Egypt thanks Eni for gas field efforts despite Regeni affair
Egypt's president again accused unknown parties of being responsible for the 2016 murder of Italian researcher Giulio Regeni, alleging a failed plot to sabotage bilateral relations during a Wednesday ceremony inaugurating a massive gas project with Italian energy firm Eni.
The offshore Zohr field, discovered by Eni in 2015 and touted as the largest ever in the Mediterranean, began production last month after being brought online in record time despite the temporary cutting of diplomatic ties over the Regeni affair. It contains enough gas to eventually allow Egypt to cover its own needs and export the fuel.
Speaking at the ceremony in Port Said, President Abdel-Fattah el-Sissi thanked Eni and the Italian government for persevering. Italy had withdrawn its ambassador in April 2016, saying Egypt was not cooperating in the Regeni investigation. An ambassador returned last September.
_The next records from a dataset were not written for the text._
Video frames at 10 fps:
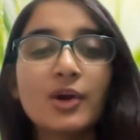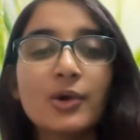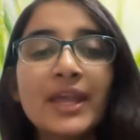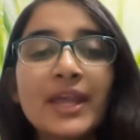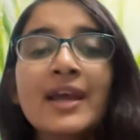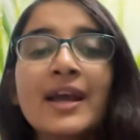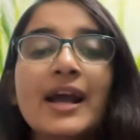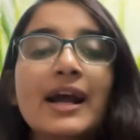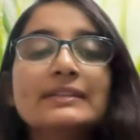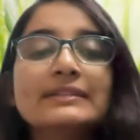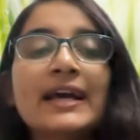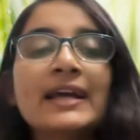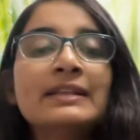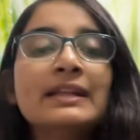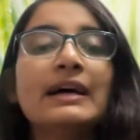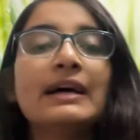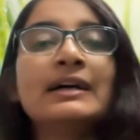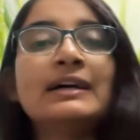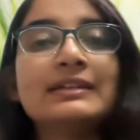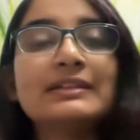Okay. Then,
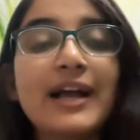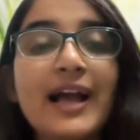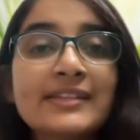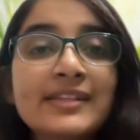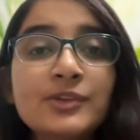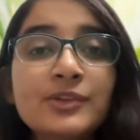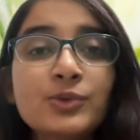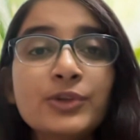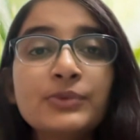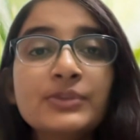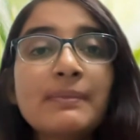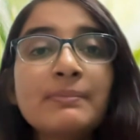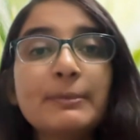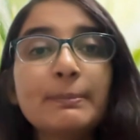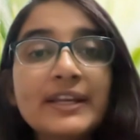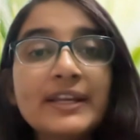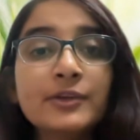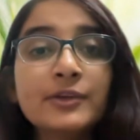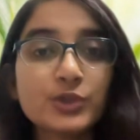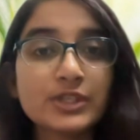as I told you, some repeated
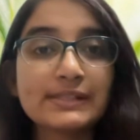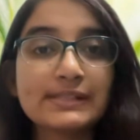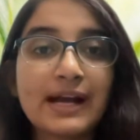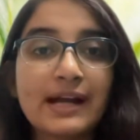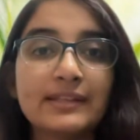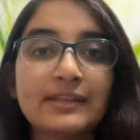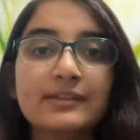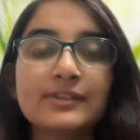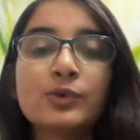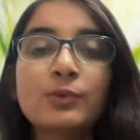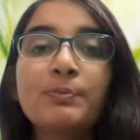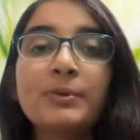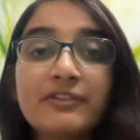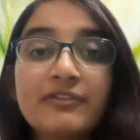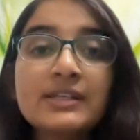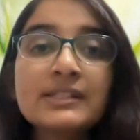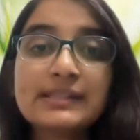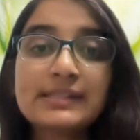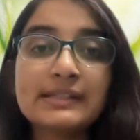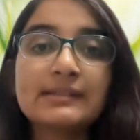questions are there. So, previous
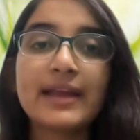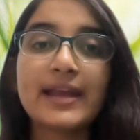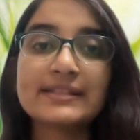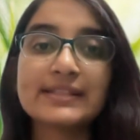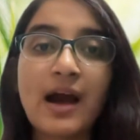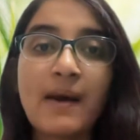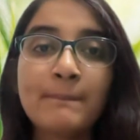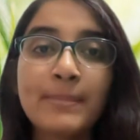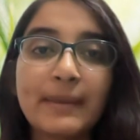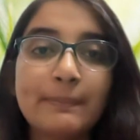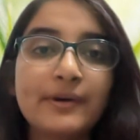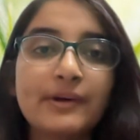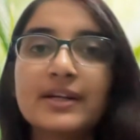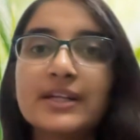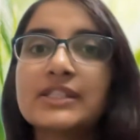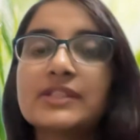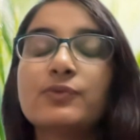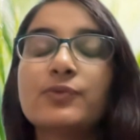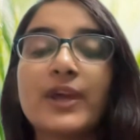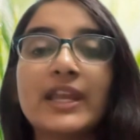year exam paper is
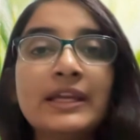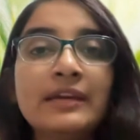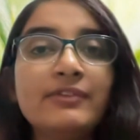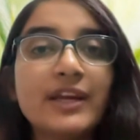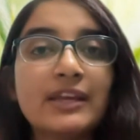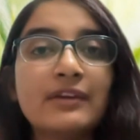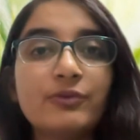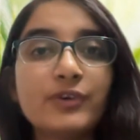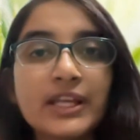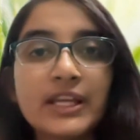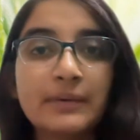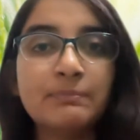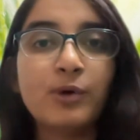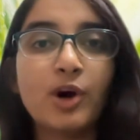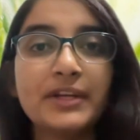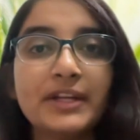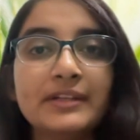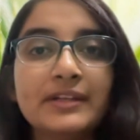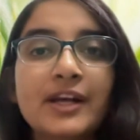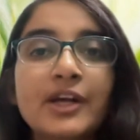very, very, very important.
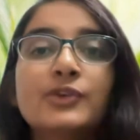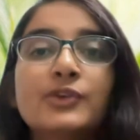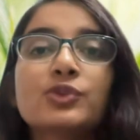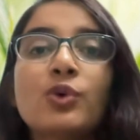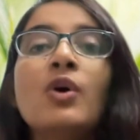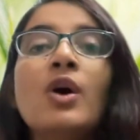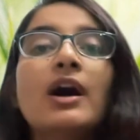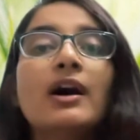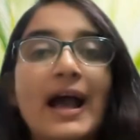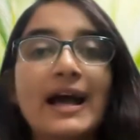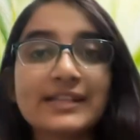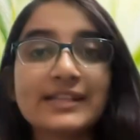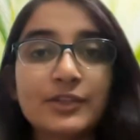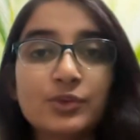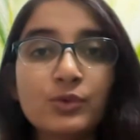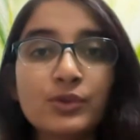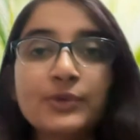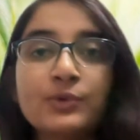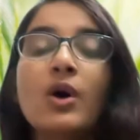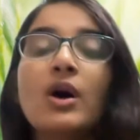So, as I told
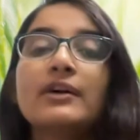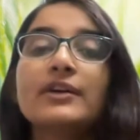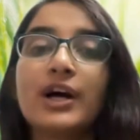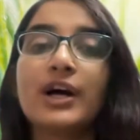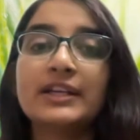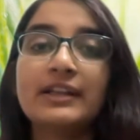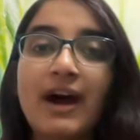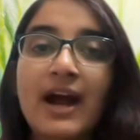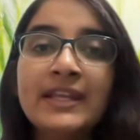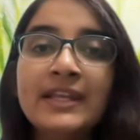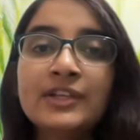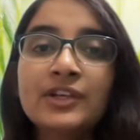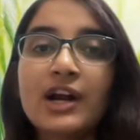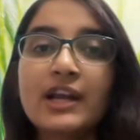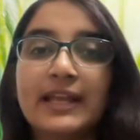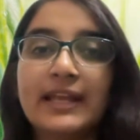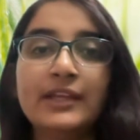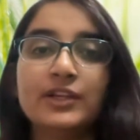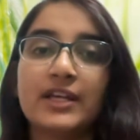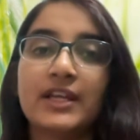you, you are dividing your day.
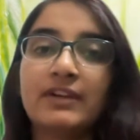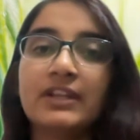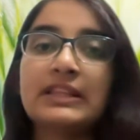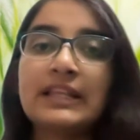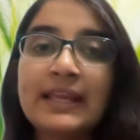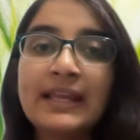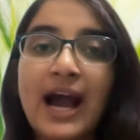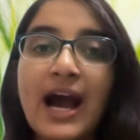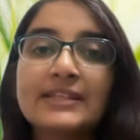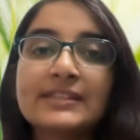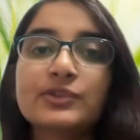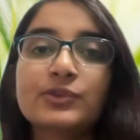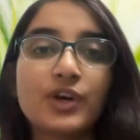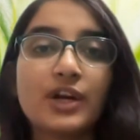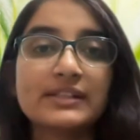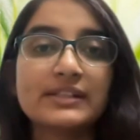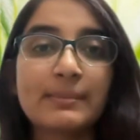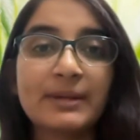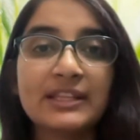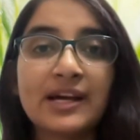You are giving 3 hours to your
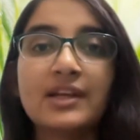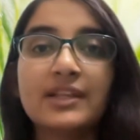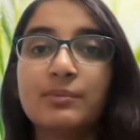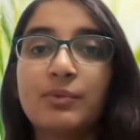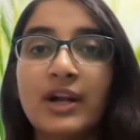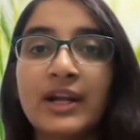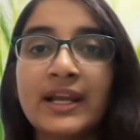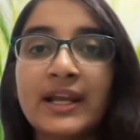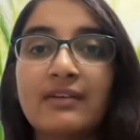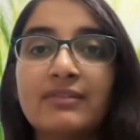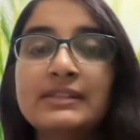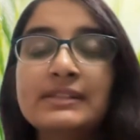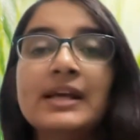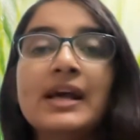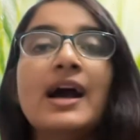Samhita in the morning hours.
"We will not forget Italy's standing alongside us despite the Regeni case," el-Sissi said, addressing Eni CEO Claudio Descalzi by his first name. "Do you now know why they wanted to undermine relations between Egypt and Italy? So we don't get to be here," he added.
El-Sissi also repeated his pledge that Egypt would help bring the killers of the 28-year-old researcher to justice, and that his family in Italy should know that "we will not forget this incident, until we find the culprits and bring them to account."
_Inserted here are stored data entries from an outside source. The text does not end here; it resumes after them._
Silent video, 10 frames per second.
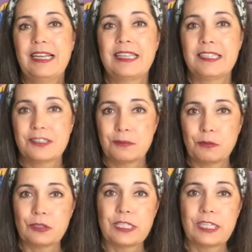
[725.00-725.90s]
this
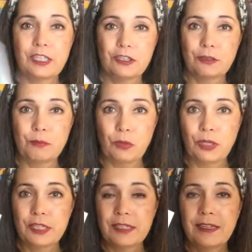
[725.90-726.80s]
particular
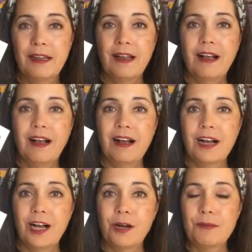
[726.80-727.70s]
book
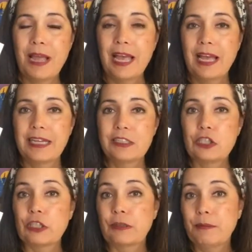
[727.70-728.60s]
um, and
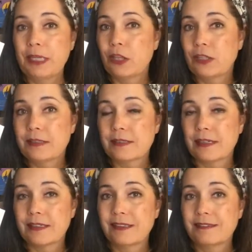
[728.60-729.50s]
sharing my thoughts
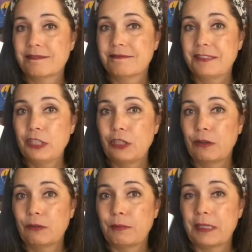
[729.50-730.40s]
on it, you
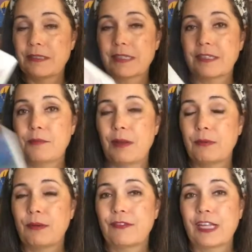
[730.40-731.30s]
know, basically my
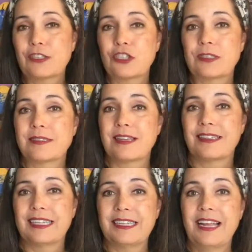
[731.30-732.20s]
reflections
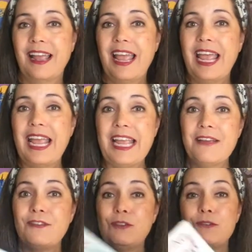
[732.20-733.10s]
on it
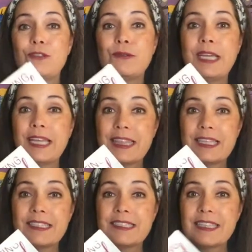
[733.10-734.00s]
if you do get
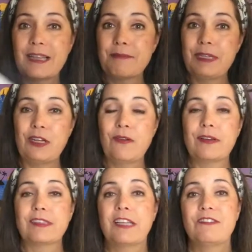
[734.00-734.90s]
this, let me know.
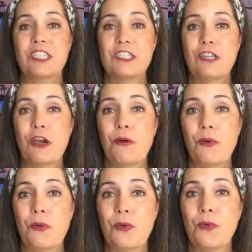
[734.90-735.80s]
I'd love to
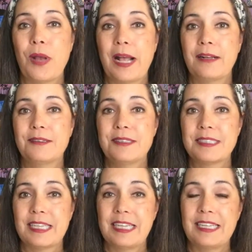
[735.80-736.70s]
know who
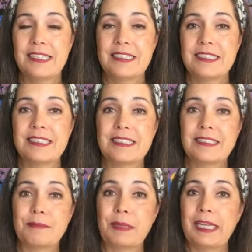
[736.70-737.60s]
else
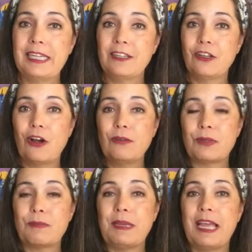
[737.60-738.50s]
is playing along
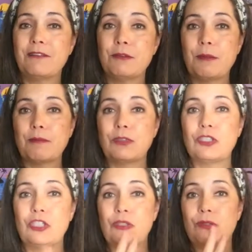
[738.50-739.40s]
with me. And remember
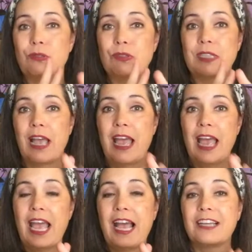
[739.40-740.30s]
to use
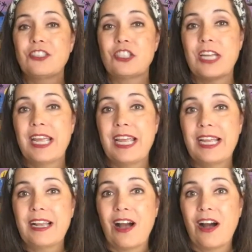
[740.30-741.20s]

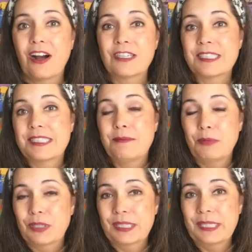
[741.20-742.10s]
hashtag artsy
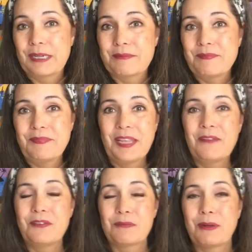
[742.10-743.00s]
book club
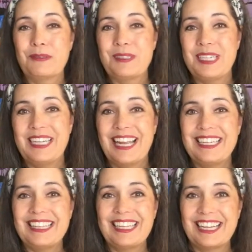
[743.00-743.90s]
if you're posting
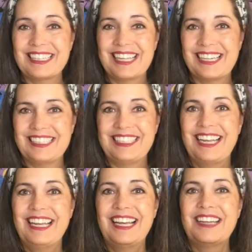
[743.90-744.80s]
anything online,
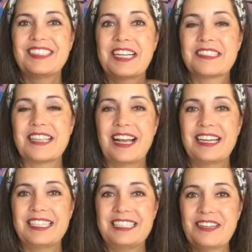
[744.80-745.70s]
because
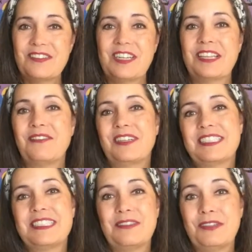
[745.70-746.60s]
I definitely want
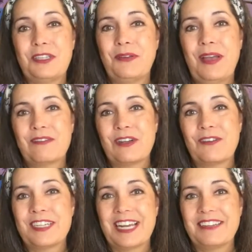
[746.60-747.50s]
to see what you have
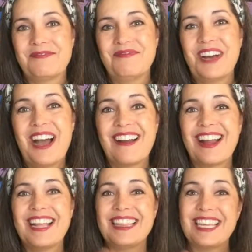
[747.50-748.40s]
going on. All
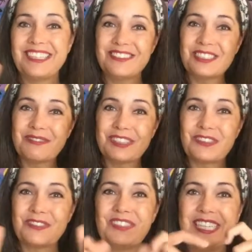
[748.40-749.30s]
right. Thank you so
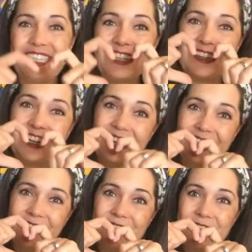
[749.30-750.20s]
much for being here.
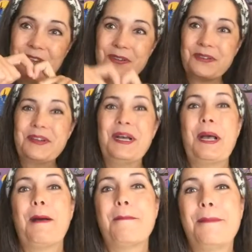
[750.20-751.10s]
Love you.
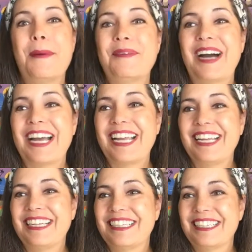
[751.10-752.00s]
Bye bye.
Regeni was a Cambridge University doctoral student researching labor movements in Egypt when he was abducted in Cairo in 2016. His body was found along a road several days later bearing marks of extensive torture, of the kind that activists and rights groups say is widespread within Egyptian detention facilities.
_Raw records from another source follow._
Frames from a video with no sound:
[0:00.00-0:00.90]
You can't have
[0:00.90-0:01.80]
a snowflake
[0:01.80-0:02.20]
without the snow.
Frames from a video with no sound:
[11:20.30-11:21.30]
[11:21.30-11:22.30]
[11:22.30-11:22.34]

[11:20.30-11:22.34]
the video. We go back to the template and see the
Egypt's security services have denied any involvement in his abduction or death.
In a letter published on Jan. 25, the second anniversary of Regeni's disappearance, Rome prosecutor Giuseppe Pignatone said the motive behind the killing was "the research activity Giulio conducted in the months of his stay in Cairo," and that he had been under police surveillance until his disappearance.
Regeni had been researching labor movements in Egypt, a sensitive subject that would have drawn scrutiny from security agencies. He went missing in central Cairo when police were out in force to prevent protests on the fifth anniversary of the 2011 uprising. His main contact in the unofficial street vendors' union later said he had told police Regeni was a spy.
Egypt has been waging a fierce crackdown on dissent since the military overthrow of an elected but divisive Islamist president in 2013. Thousands of people have been jailed, mainly Islamists but also several prominent secular activists. Pro-government media routinely portray Egypt as the target of foreign conspiracies aimed at destabilizing the country.